In the copy, include no pictures, but reproduce every record exactly.
>>>
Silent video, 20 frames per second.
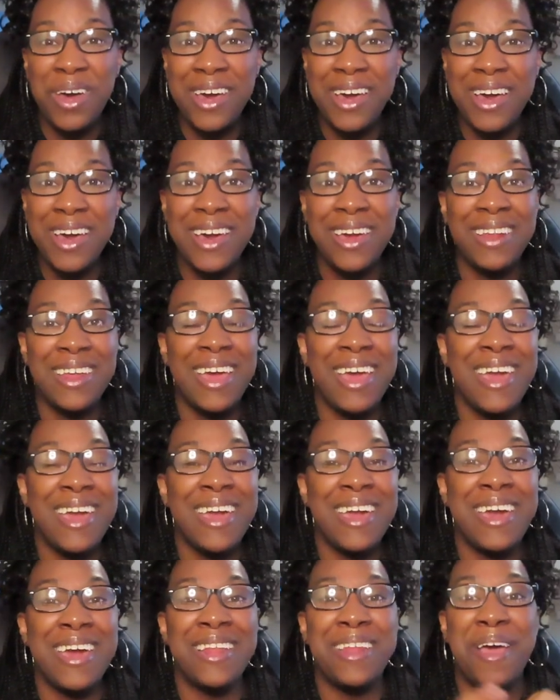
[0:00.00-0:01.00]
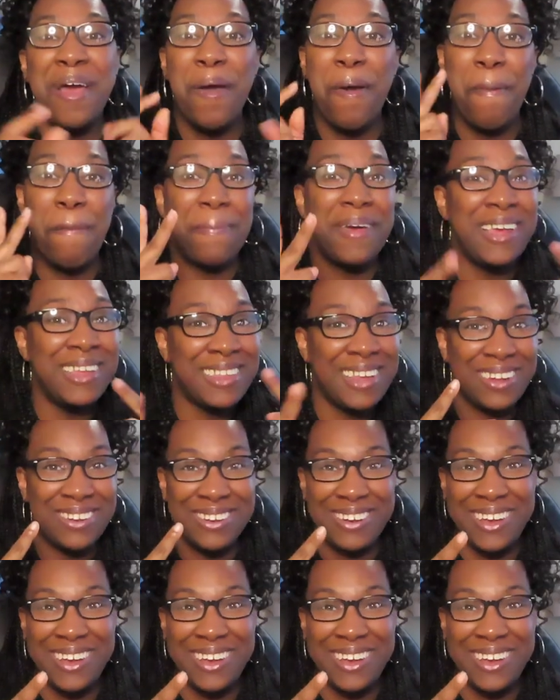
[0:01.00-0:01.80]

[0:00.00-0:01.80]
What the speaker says: And peace out,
<<<
Expected output:
Silent video, 20 frames per second.
[0:00.00-0:01.00]
[0:01.00-0:01.80]

[0:00.00-0:01.80]
What the speaker says: And peace out,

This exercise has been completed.